EverythingPeople This Week!

Published on Tuesday, December 13, 2016

San Jose Passes First of Its Kind HR Law

Author: Heather Nezich

A new ordinance was recently passed in San Jose, CA that is unlike anything else in the U.S. to date.  It states that San Jose employers must offer additional work hours to part-time staff before hiring new employees.  It’s called the Opportunity to Work ordinance.

The ordinance is expected to take effect on March 8, 2017.  It will apply to any employer conducting business within San Jose city limits that have 36 or more employees.  The only exception is that work hours do not have to be offered to existing employees if it would require overtime or premium pay.

Employers affected by this local ordinance must display posters visible to employees describing the policy.  They’ll also have to create and retain records proving that any hours worked by a new hire were first offered to existing employees.  If they were not, a detailed explanation will be required.  There are some hardship exemptions available if employers can prove that they’ve made a good faith effort to comply.  But they would have to prove that compliance would be “impracticable, impossible or futile” – likely, a hard case to make.

Initially non-compliance will not result in any financial penalties; however, subsequent violations could result in fines up to $50 per day per employee.  Administrative proceedings could cost upwards of $2,500 per day per violation and up to $100,000 for serious violations.

The ordinance was created to help part-time employees qualify for benefits, which most employers only offer to full-time staff.  In addition, it’s meant to help boost pay for part-timers who have a desire to work more. According to Maria Noel Fernandez, director of community organizing for the Working Partnerships USA branch, the proposal would benefit about 64,000 San Joseans who work part-time.
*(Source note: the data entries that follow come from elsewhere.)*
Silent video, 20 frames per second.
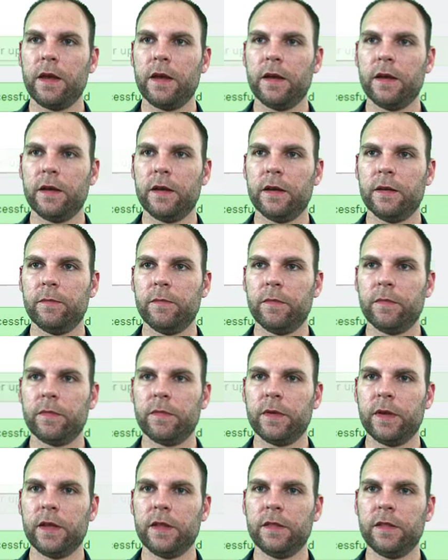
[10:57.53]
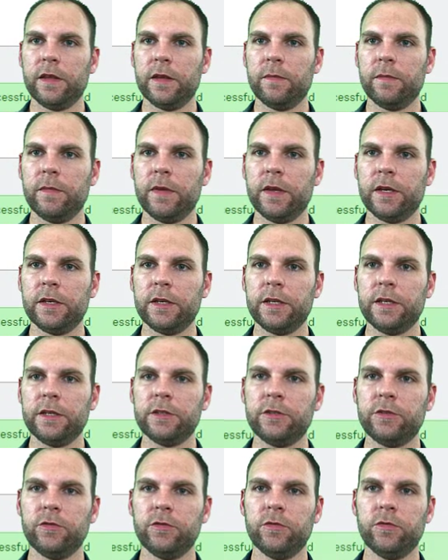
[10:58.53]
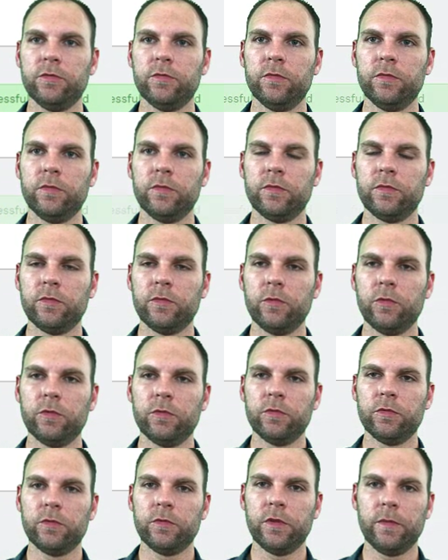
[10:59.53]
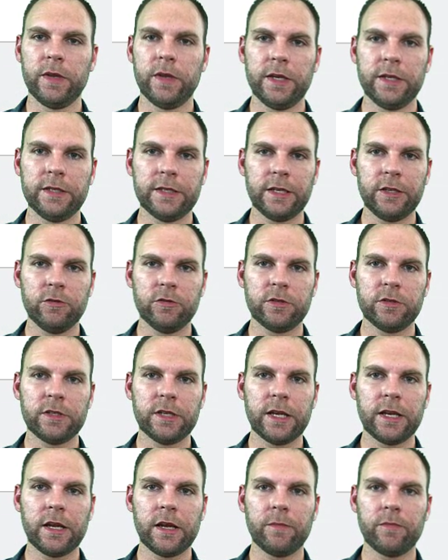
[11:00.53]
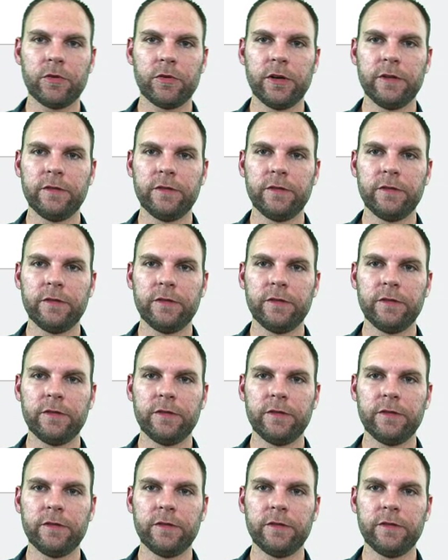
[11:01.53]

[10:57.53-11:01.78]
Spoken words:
In the amenities, the minis that you set up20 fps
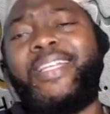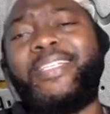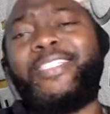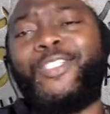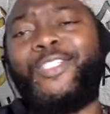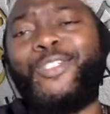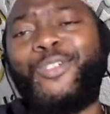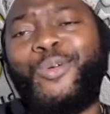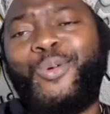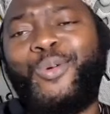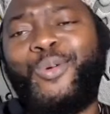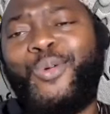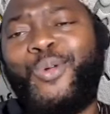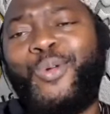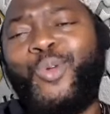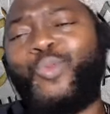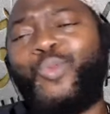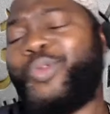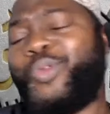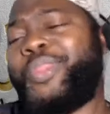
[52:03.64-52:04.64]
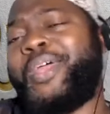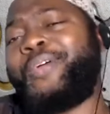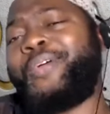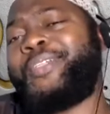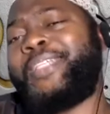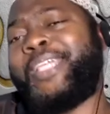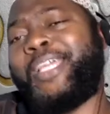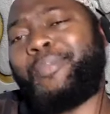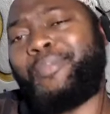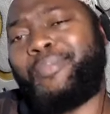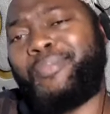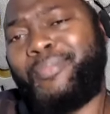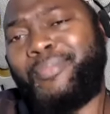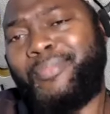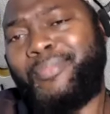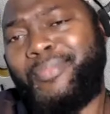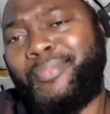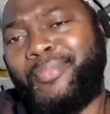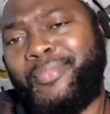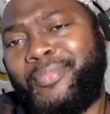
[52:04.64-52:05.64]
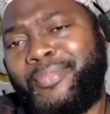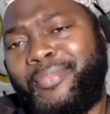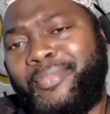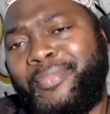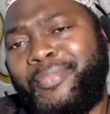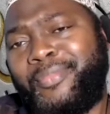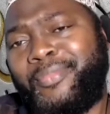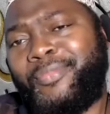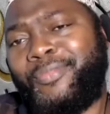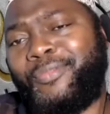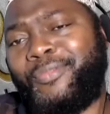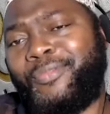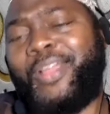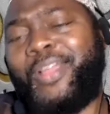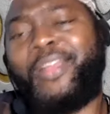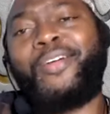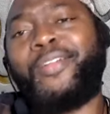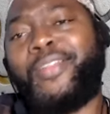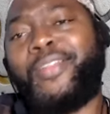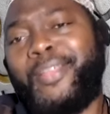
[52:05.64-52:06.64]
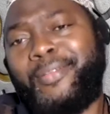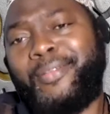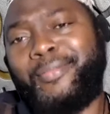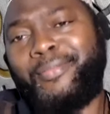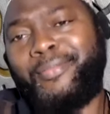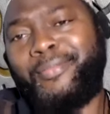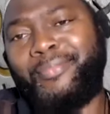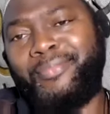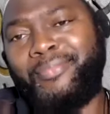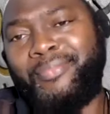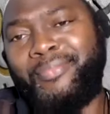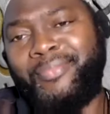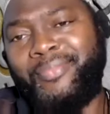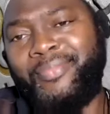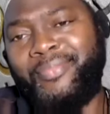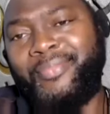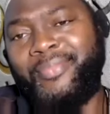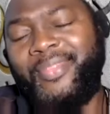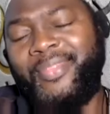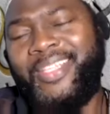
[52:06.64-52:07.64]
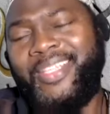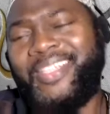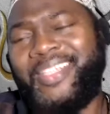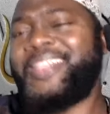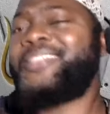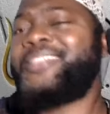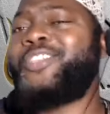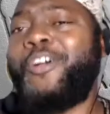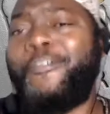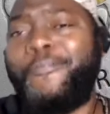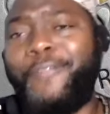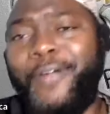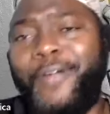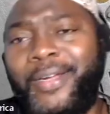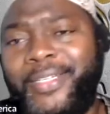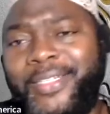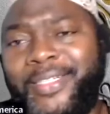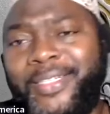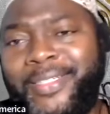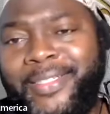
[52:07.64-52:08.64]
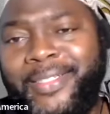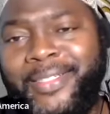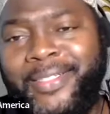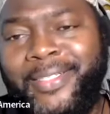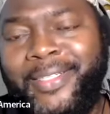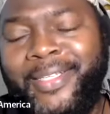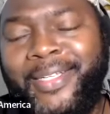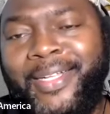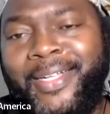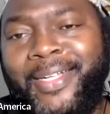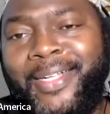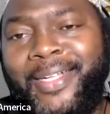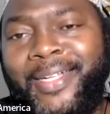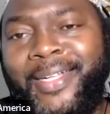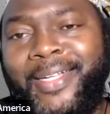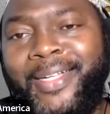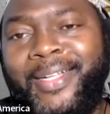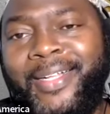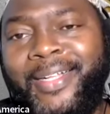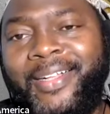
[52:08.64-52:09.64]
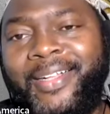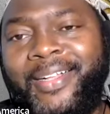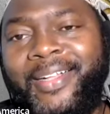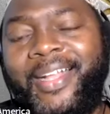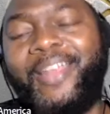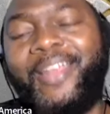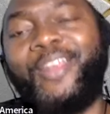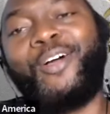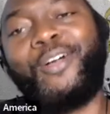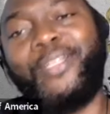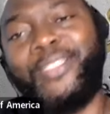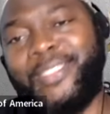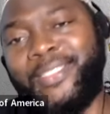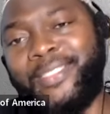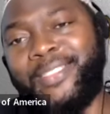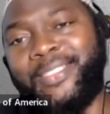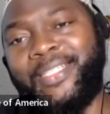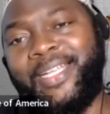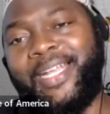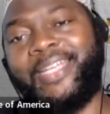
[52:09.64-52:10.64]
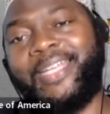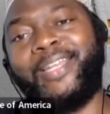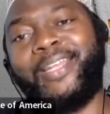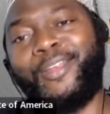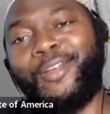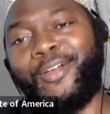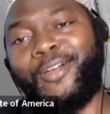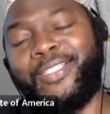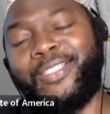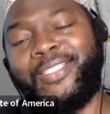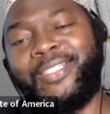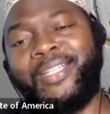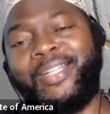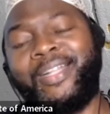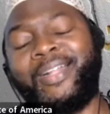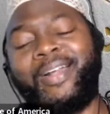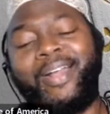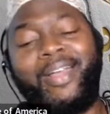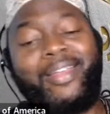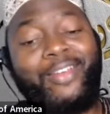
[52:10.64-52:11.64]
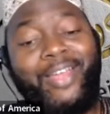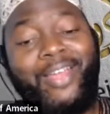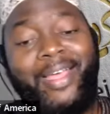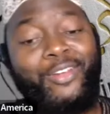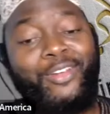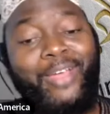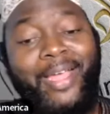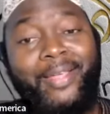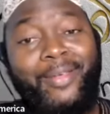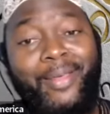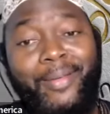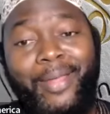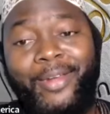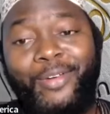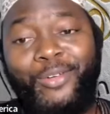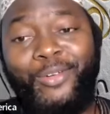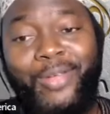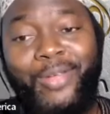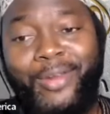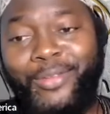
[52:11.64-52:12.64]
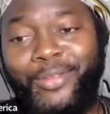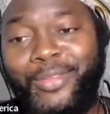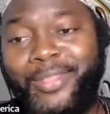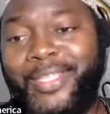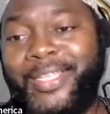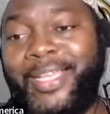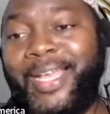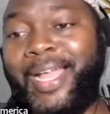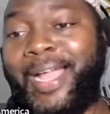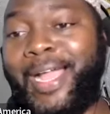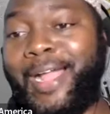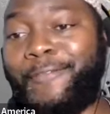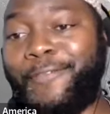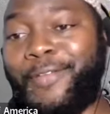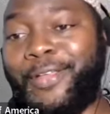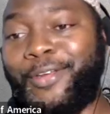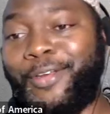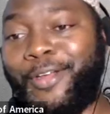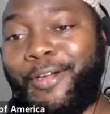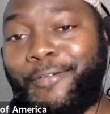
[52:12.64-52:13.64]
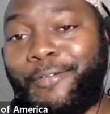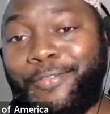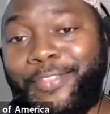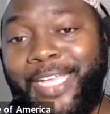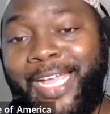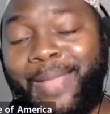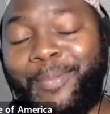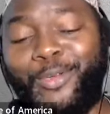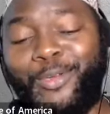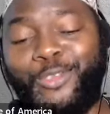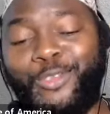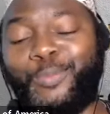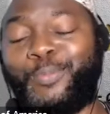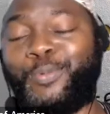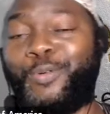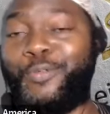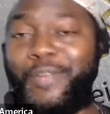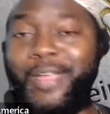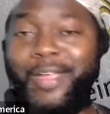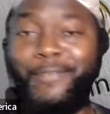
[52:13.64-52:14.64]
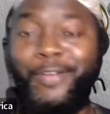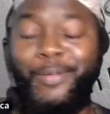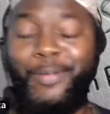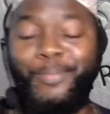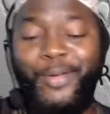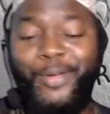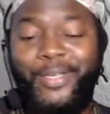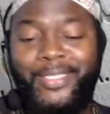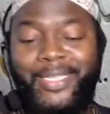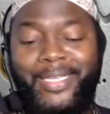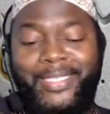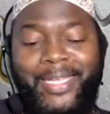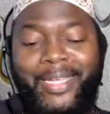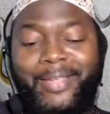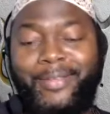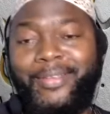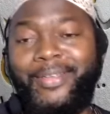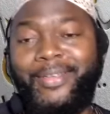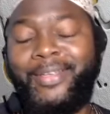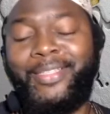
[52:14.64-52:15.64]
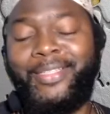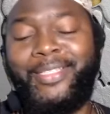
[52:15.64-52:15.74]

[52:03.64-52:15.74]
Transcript: that, you know, without them, we're nothing. They suffered a lot. And I don't think I have enough time, you know, to prove every point that I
However, this could have a serious impact on business who tend to maintain part-time staff in order to keep benefit costs down.  When the ordinance was initially proposed, City Councilman Johnny Khamis had stated that he was worried that the proposal, combined with expected new drives to raise the sales tax and the minimum wage to $15 an hour, would scare off businesses wishing to move or expand to San Jose.  “We may be undoing a lot of the work we’ve done to attract new business,” Khamis said. “If it was just this one thing, it might not be so egregious.”

California has a reputation for creating HR laws that eventually find their way across the country.  Employers should keep an eye on how this plays out and how businesses react to it and are affected by it.